*** Opening MATERIAL SUPPLIED ***

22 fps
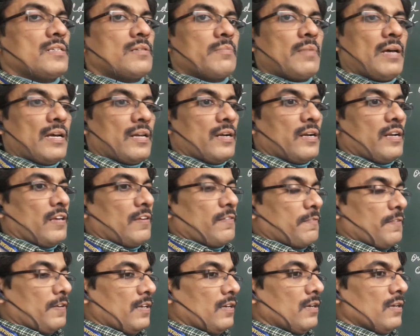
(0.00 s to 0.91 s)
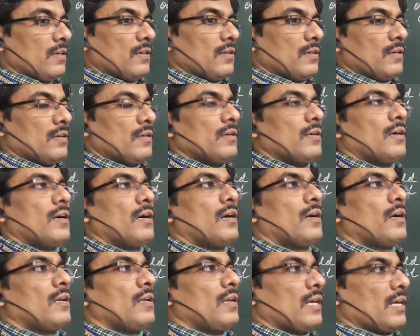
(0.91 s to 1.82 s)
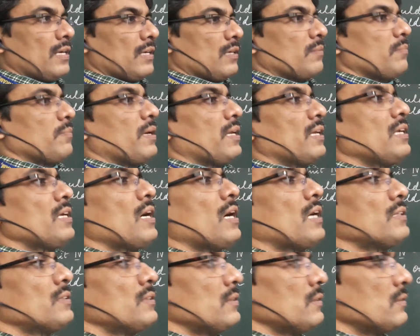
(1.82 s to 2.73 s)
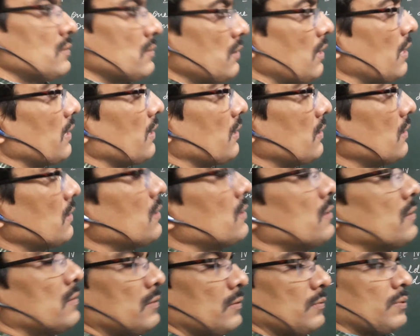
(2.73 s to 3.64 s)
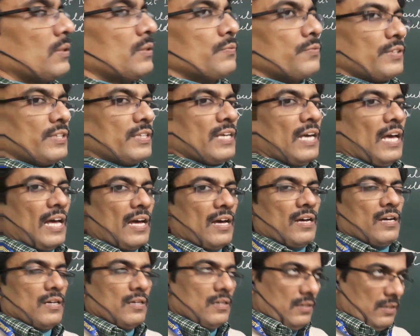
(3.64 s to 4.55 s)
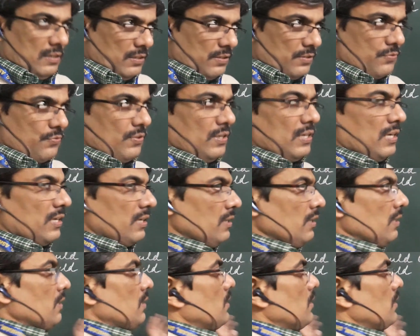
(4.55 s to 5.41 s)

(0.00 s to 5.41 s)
a magnetic field like many others, like the one we dwell in.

*** Closing MATERIAL SUPPLIED ***

TRY IT: Give every entry again as it is, dropping its pictures.

SOLVED PROBLEM:
22 fps
(0.00 s to 0.91 s)
(0.91 s to 1.82 s)
(1.82 s to 2.73 s)
(2.73 s to 3.64 s)
(3.64 s to 4.55 s)
(4.55 s to 5.41 s)

(0.00 s to 5.41 s)
a magnetic field like many others, like the one we dwell in.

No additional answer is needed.